= LGBTQ rights in Espírito Santo =

Lesbian, gay, bisexual, transgender and queer (LGBTQ) people in the Brazilian state of Espírito Santo enjoy many of the protections available to non-LGBTQ people. Despite this, according to data from the Agência Diadorim, the number of anti-LGBTQ bills has been growing in the state.

==Recognition of same-sex unions==
On 3 August 2012, a judge in Colatina authorized Ediana Calixto and Kamila Roccon, a lesbian couple, to register their marriage, making it the first same-sex marriage to be recognized in the state. The state Public Prosecutor's Office appealed the decision, causing the recognition of the marriage to be revoked on August 15. On September 20, the state Court of Justice reversed the decision and authorized the recognition of the couple.

On 15 August 2012, the General Inspectorate of Justice of the State of Espírito Santo issued a Circular Letter stating that all Civil Regestries of that State should address same-sex marriage the same way they would do it regarding that for opposite-sex couples, making it the third Brazilian State to deal with this subject in its State jurisdiction.

== Gender identity and expression ==
The Supreme Federal Court of Brazil (STF) ruled on 1 March 2018, that a transgender person has the right to change their official name and sex without the need of surgery or professional evaluation, just by self-declaration of their psychosocial identity.

On 6 June 2022, the Vitória City Council approved a bill to ban the installation of unisex restrooms in the city. The bill has not yet been vetoed or signed into law by the city's mayor.

On 14 April 2024, the Legislative Assembly of Espírito Santo approved a bill to restrict athletes' participation in competitions based on biological sex. On April 28, the bill was vetoed by Governor Renato Casagrande (PSB).

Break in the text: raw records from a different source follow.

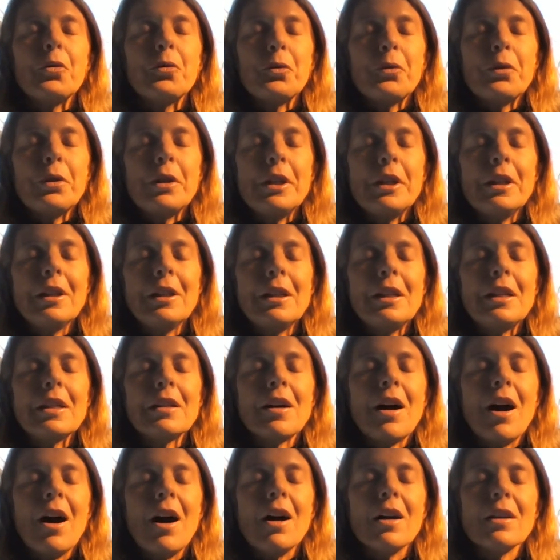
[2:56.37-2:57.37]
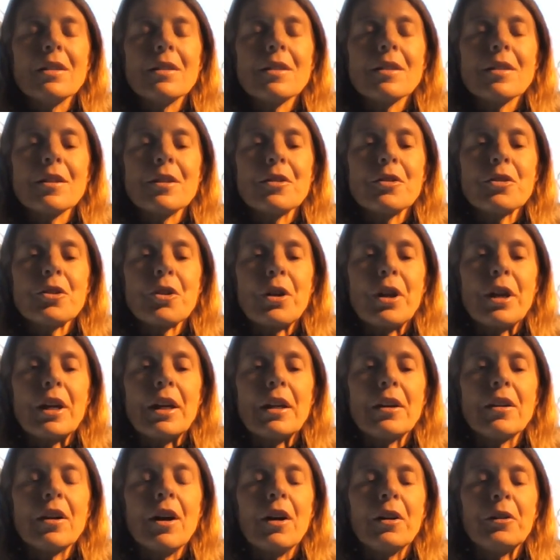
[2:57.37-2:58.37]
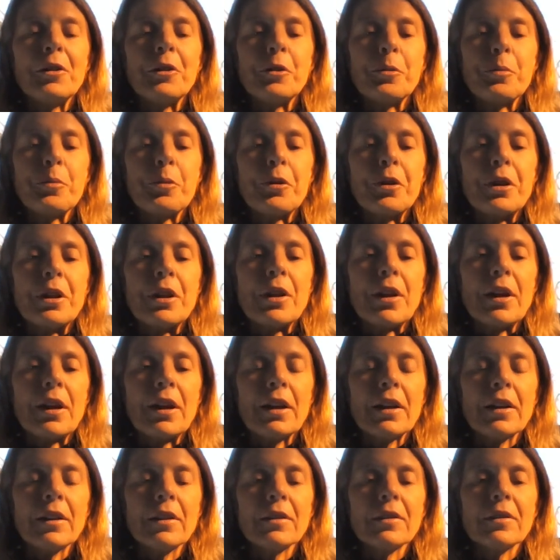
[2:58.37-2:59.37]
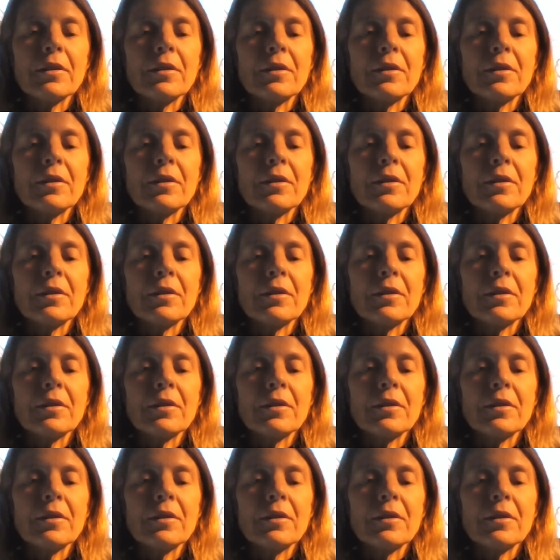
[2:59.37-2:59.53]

Really concentrate on your breathing.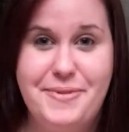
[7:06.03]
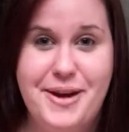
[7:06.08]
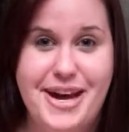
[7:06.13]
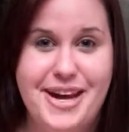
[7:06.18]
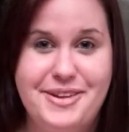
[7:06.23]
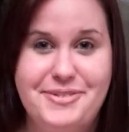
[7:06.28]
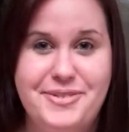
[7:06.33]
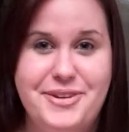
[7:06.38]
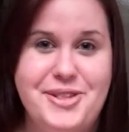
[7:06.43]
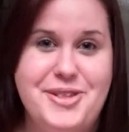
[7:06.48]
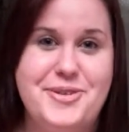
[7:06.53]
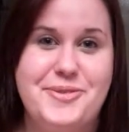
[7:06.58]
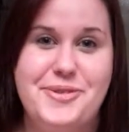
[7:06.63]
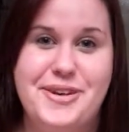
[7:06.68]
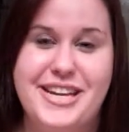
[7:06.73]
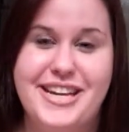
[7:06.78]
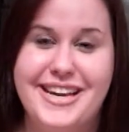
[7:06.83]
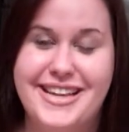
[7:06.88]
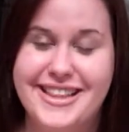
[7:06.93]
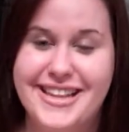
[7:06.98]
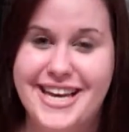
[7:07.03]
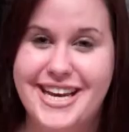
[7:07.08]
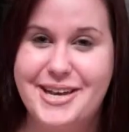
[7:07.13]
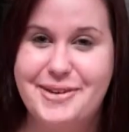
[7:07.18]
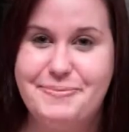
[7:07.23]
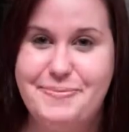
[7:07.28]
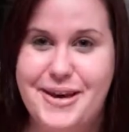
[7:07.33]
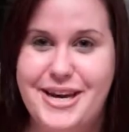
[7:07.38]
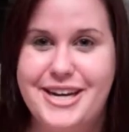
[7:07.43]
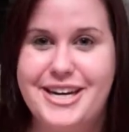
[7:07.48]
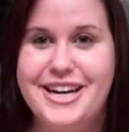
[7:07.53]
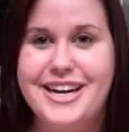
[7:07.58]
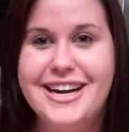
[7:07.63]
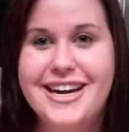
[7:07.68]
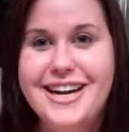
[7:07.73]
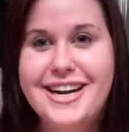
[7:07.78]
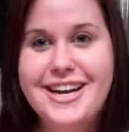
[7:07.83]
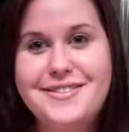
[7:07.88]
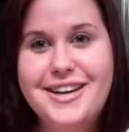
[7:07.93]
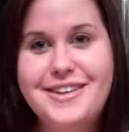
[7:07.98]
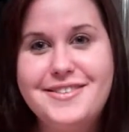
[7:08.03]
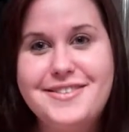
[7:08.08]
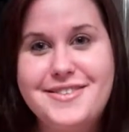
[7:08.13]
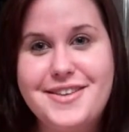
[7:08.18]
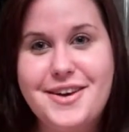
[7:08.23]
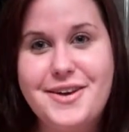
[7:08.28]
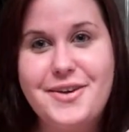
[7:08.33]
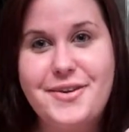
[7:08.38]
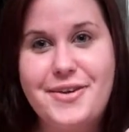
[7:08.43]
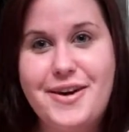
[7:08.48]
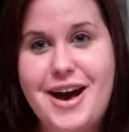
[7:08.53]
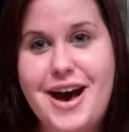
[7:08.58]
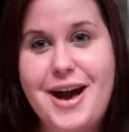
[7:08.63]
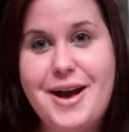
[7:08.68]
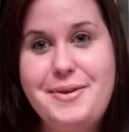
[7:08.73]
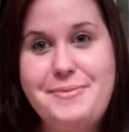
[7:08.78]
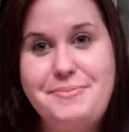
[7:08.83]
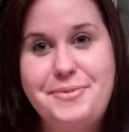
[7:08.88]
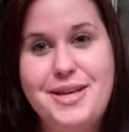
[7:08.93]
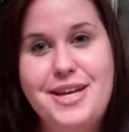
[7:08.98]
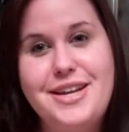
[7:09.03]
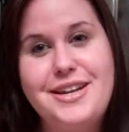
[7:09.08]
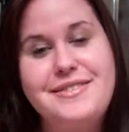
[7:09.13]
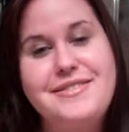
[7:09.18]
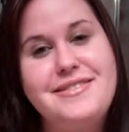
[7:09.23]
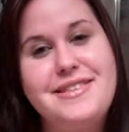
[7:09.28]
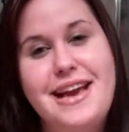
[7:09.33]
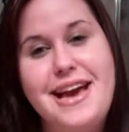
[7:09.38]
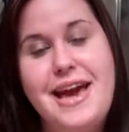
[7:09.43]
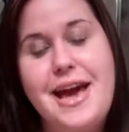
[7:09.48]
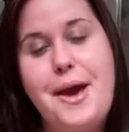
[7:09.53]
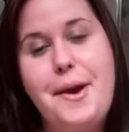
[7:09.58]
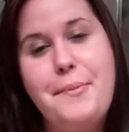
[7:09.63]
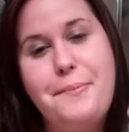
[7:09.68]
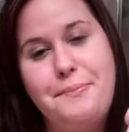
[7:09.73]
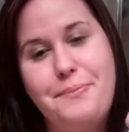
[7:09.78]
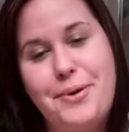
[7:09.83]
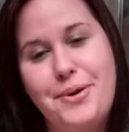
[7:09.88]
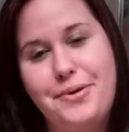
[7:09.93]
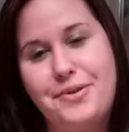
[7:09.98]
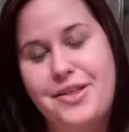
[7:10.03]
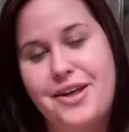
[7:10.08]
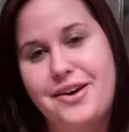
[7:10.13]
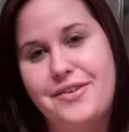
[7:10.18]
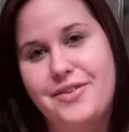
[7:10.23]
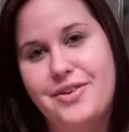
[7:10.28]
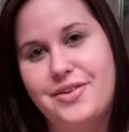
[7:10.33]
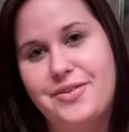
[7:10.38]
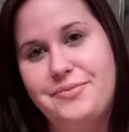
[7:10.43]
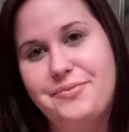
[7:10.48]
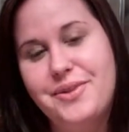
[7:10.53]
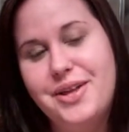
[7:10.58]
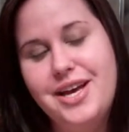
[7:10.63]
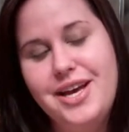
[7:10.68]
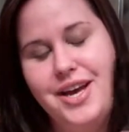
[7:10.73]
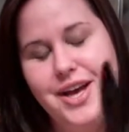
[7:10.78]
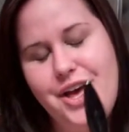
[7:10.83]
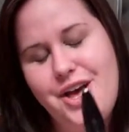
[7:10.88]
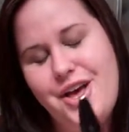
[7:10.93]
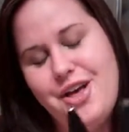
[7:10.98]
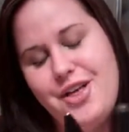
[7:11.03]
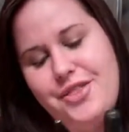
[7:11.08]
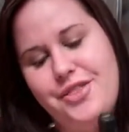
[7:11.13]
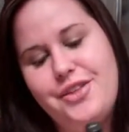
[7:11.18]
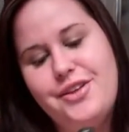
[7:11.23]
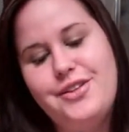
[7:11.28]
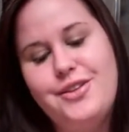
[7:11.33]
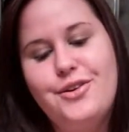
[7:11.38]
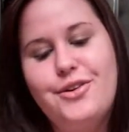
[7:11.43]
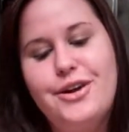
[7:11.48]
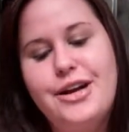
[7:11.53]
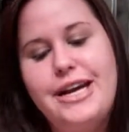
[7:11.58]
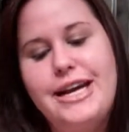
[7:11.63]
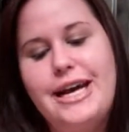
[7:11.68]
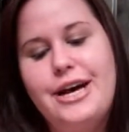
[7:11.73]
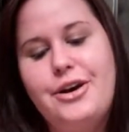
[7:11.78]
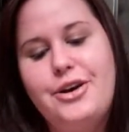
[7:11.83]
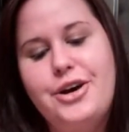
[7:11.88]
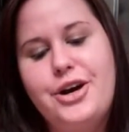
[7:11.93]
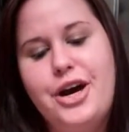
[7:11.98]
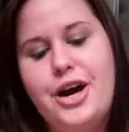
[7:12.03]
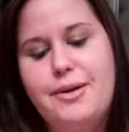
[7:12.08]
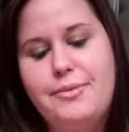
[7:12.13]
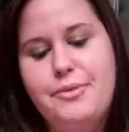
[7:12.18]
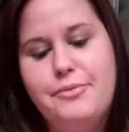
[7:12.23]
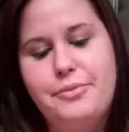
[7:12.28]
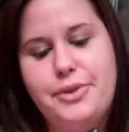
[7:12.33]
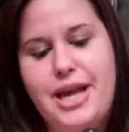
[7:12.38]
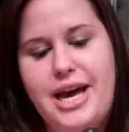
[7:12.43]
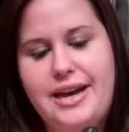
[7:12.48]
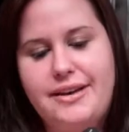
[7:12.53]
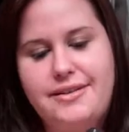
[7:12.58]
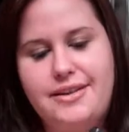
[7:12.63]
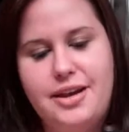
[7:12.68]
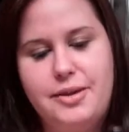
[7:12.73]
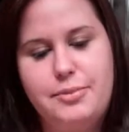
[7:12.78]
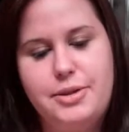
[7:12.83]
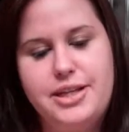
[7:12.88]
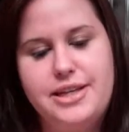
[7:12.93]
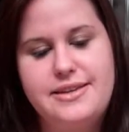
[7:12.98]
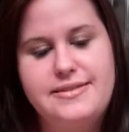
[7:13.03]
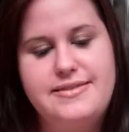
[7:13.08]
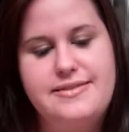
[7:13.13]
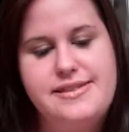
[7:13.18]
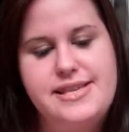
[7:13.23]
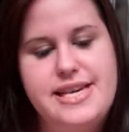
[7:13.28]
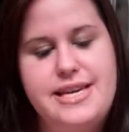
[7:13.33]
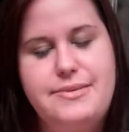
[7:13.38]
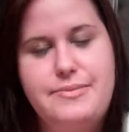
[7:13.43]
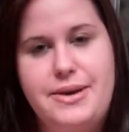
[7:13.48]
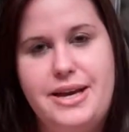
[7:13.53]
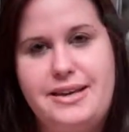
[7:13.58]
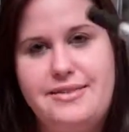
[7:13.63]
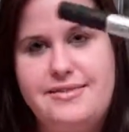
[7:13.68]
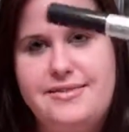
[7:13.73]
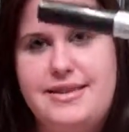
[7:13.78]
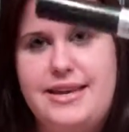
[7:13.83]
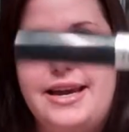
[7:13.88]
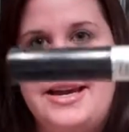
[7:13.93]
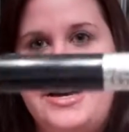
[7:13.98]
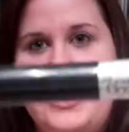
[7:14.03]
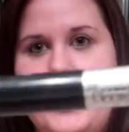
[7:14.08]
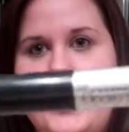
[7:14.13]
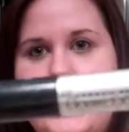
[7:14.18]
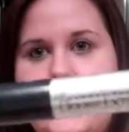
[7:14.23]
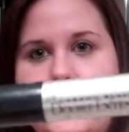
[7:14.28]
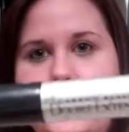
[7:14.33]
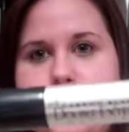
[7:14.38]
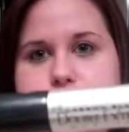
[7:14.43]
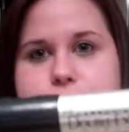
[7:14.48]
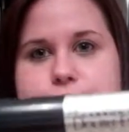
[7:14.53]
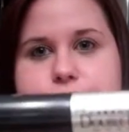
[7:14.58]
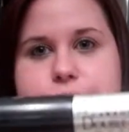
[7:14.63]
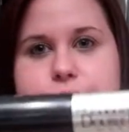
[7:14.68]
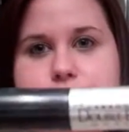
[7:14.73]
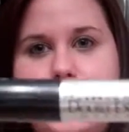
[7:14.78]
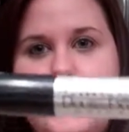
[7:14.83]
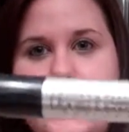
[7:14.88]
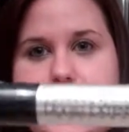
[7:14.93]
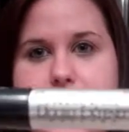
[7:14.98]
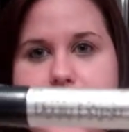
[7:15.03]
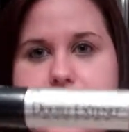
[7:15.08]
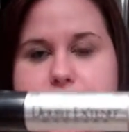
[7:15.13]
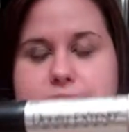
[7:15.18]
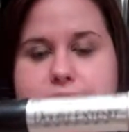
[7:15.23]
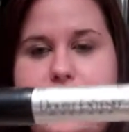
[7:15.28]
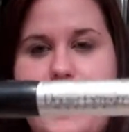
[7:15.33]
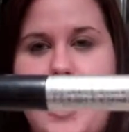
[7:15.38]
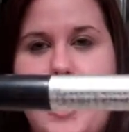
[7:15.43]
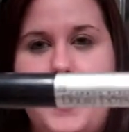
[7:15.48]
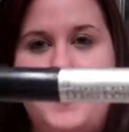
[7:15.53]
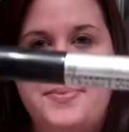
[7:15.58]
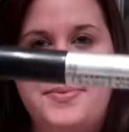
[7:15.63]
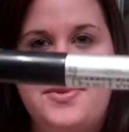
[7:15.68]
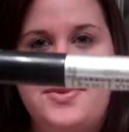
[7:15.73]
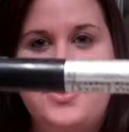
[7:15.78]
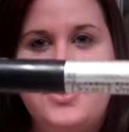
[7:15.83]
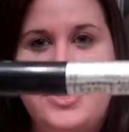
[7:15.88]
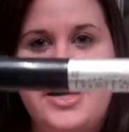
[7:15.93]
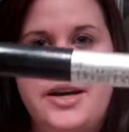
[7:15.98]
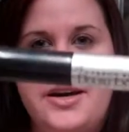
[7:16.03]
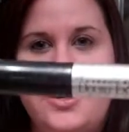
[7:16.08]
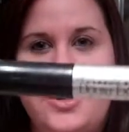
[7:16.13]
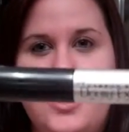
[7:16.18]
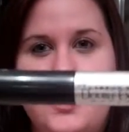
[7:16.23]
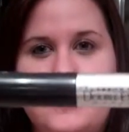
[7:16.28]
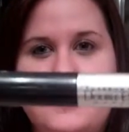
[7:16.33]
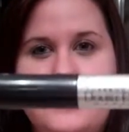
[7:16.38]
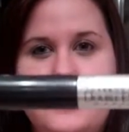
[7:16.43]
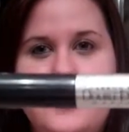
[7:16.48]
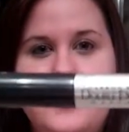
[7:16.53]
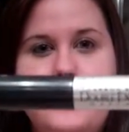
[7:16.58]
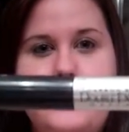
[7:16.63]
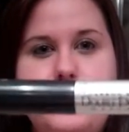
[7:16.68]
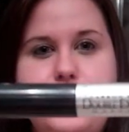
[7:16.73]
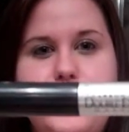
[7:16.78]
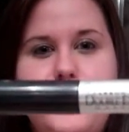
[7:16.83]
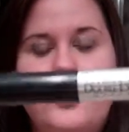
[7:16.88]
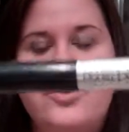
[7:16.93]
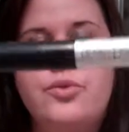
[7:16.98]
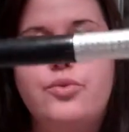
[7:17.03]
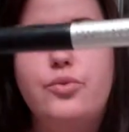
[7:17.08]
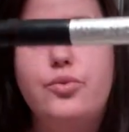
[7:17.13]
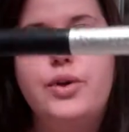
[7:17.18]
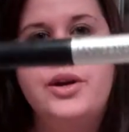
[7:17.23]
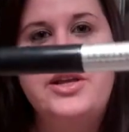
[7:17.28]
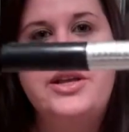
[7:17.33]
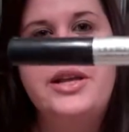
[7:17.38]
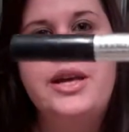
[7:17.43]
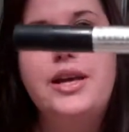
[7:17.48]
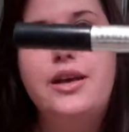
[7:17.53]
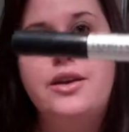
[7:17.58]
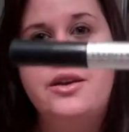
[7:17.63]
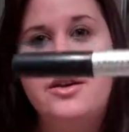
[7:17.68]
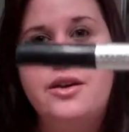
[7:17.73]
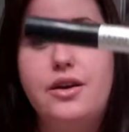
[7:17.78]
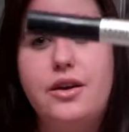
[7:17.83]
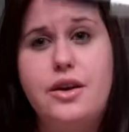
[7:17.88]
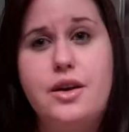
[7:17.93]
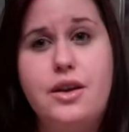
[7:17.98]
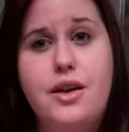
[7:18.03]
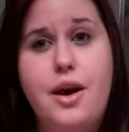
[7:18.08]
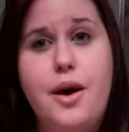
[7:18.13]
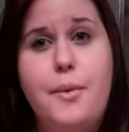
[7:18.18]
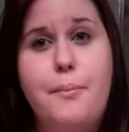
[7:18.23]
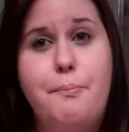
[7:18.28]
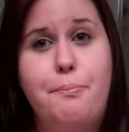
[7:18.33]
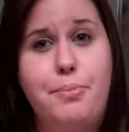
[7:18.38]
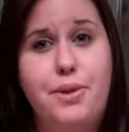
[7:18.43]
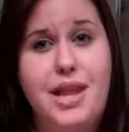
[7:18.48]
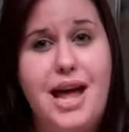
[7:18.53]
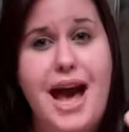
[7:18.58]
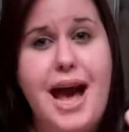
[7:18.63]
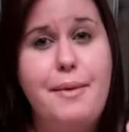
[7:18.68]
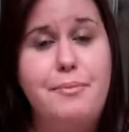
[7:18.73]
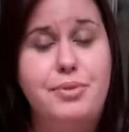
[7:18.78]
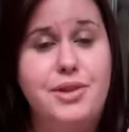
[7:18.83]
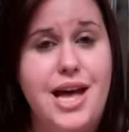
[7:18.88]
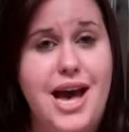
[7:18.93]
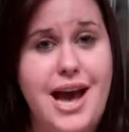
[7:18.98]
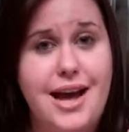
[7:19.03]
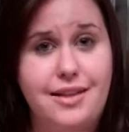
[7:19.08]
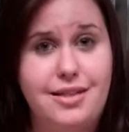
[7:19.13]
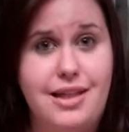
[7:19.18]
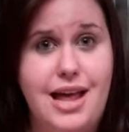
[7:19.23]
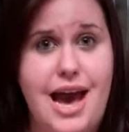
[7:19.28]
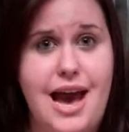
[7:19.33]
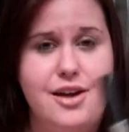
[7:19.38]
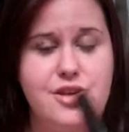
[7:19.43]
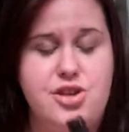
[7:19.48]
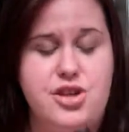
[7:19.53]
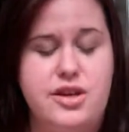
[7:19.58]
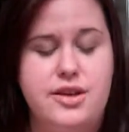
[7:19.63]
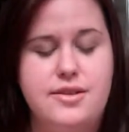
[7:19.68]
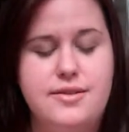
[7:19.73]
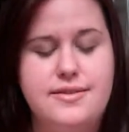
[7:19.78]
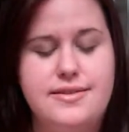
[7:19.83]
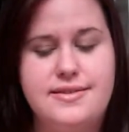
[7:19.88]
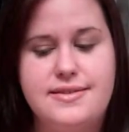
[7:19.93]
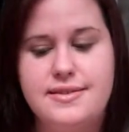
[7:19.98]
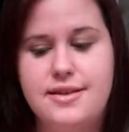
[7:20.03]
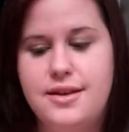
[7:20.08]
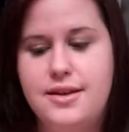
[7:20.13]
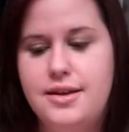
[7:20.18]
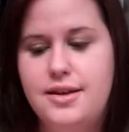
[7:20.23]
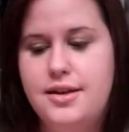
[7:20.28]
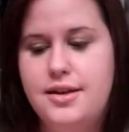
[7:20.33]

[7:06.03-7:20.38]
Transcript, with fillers: mind which one I like better, so I'm gonna say both of them. The L'Oreal Carbon Black Double Extend Mascara is absolutely awesome. Really good black, black lashes.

On 22 January 2025, the Public Defender's Office of Espírito Santo filed a lawsuit to secure the right to name and gender rectification for a non-binary person from Vitória. The court granted the Public Defender's Office's request and authorized the rectification.

On 27 June 2025, the Legislative Assembly of Espírito Santo, in partnership with the state Public Defender's Office, held a free event to facilitate name and gender changes on official documents for trans, non-binary, and travesti individuals.

== Education ==
In 2015, the city of Cachoeiro de Itapemirim passed a law prohibiting "ideological indoctrination" in the city's schools.

On 21 June 2025, the Legislative Assembly of Espírito Santo approved a law allowing parents to prohibit their children from participating in classes on LGBTQ topics. LGBTQ rights organizations have filed a lawsuit against the law in the Supreme Federal Court (STF), which began hearing the case on November 21 of the same year.

In May 2026, the Supreme Court struck down the state law by an 8–2 vote. Justice Cármen Lúcia, the case's rapporteur, stated that the law violated the Brazilian Constitution.